## WHAT NEEDS TO BE DONE
Return all entries word for word, but drop any images.

## DATA PROVIDED
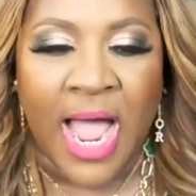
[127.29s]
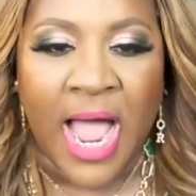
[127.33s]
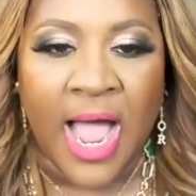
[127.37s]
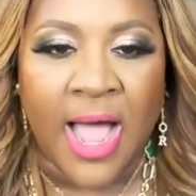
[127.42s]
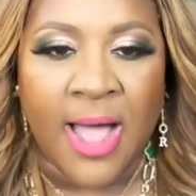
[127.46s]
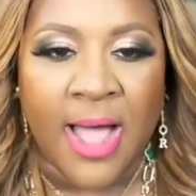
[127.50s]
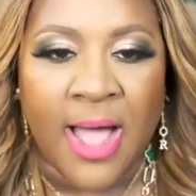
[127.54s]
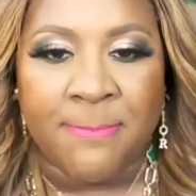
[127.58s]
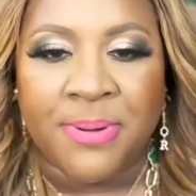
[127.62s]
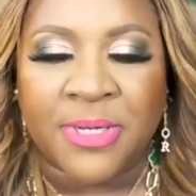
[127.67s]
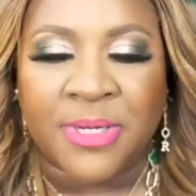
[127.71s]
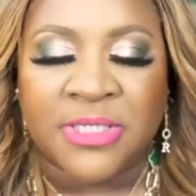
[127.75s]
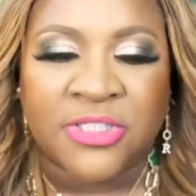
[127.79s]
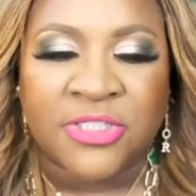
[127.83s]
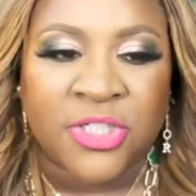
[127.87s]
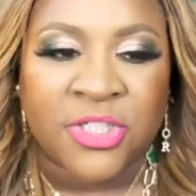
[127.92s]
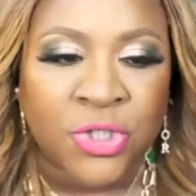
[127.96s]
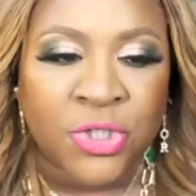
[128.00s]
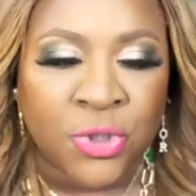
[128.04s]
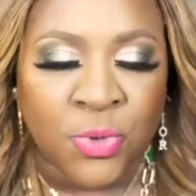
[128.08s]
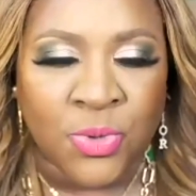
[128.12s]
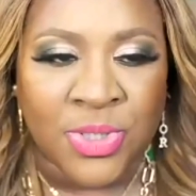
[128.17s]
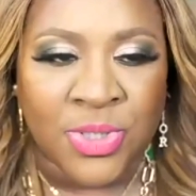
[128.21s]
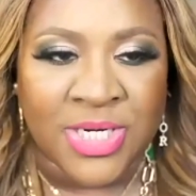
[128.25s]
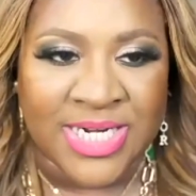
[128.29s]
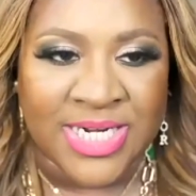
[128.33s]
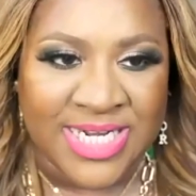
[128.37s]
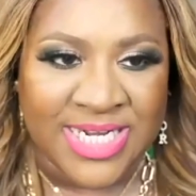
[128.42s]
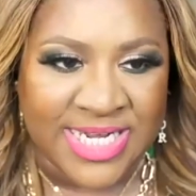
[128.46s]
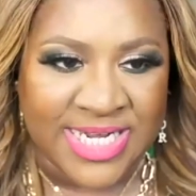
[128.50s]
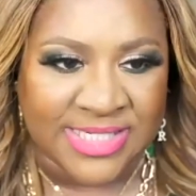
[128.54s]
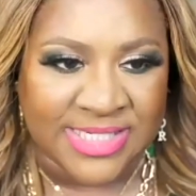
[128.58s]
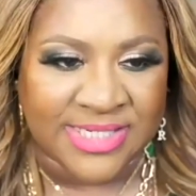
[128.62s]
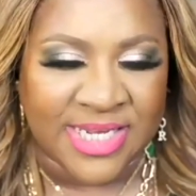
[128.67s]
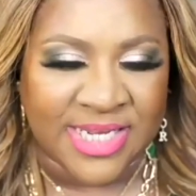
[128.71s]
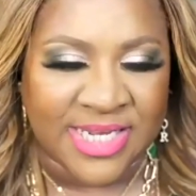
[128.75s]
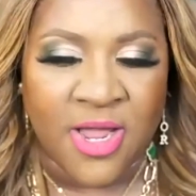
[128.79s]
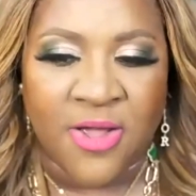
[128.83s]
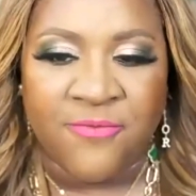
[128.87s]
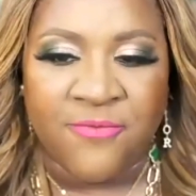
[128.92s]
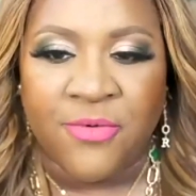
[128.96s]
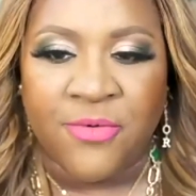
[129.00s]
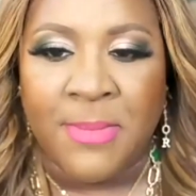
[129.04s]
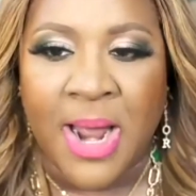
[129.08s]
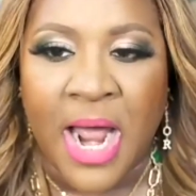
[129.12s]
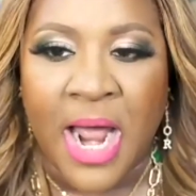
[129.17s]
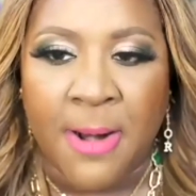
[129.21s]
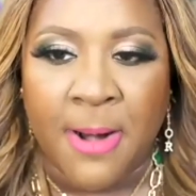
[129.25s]
opportunities. They come
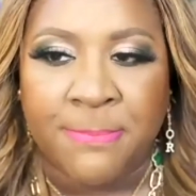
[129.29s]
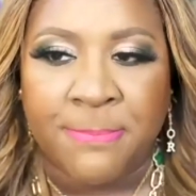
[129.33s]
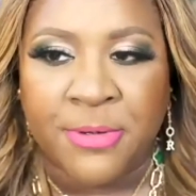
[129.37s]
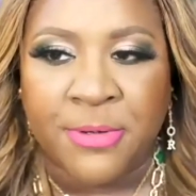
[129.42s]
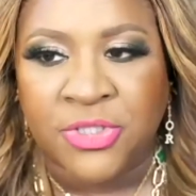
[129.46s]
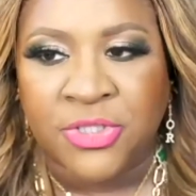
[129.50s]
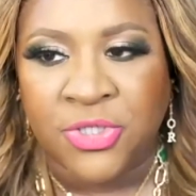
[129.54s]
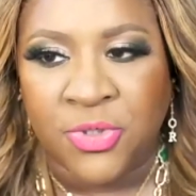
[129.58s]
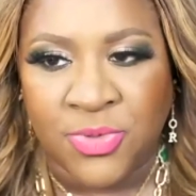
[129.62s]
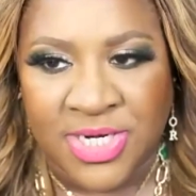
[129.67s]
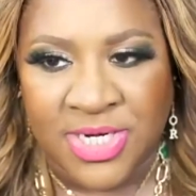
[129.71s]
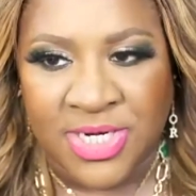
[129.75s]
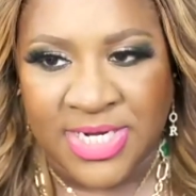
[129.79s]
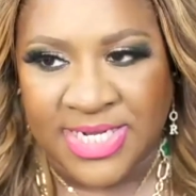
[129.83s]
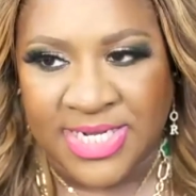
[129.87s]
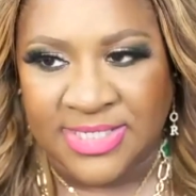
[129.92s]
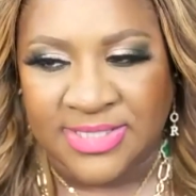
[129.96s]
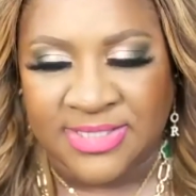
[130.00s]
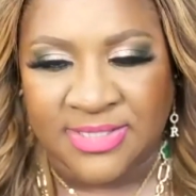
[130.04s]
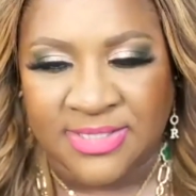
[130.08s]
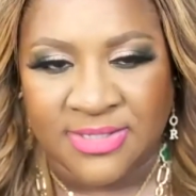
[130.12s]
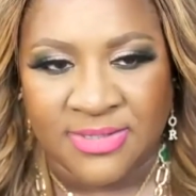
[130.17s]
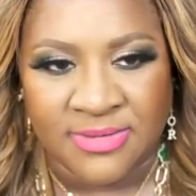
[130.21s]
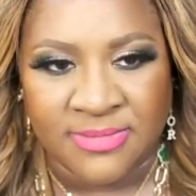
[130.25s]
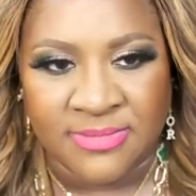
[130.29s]
from opportunities.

## SOLUTION FOR THIS PROBLEM
[127.29s]
[127.33s]
[127.37s]
[127.42s]
[127.46s]
[127.50s]
[127.54s]
[127.58s]
[127.62s]
[127.67s]
[127.71s]
[127.75s]
[127.79s]
[127.83s]
[127.87s]
[127.92s]
[127.96s]
[128.00s]
[128.04s]
[128.08s]
[128.12s]
[128.17s]
[128.21s]
[128.25s]
[128.29s]
[128.33s]
[128.37s]
[128.42s]
[128.46s]
[128.50s]
[128.54s]
[128.58s]
[128.62s]
[128.67s]
[128.71s]
[128.75s]
[128.79s]
[128.83s]
[128.87s]
[128.92s]
[128.96s]
[129.00s]
[129.04s]
[129.08s]
[129.12s]
[129.17s]
[129.21s]
[129.25s]
opportunities. They come
[129.29s]
[129.33s]
[129.37s]
[129.42s]
[129.46s]
[129.50s]
[129.54s]
[129.58s]
[129.62s]
[129.67s]
[129.71s]
[129.75s]
[129.79s]
[129.83s]
[129.87s]
[129.92s]
[129.96s]
[130.00s]
[130.04s]
[130.08s]
[130.12s]
[130.17s]
[130.21s]
[130.25s]
[130.29s]
from opportunities.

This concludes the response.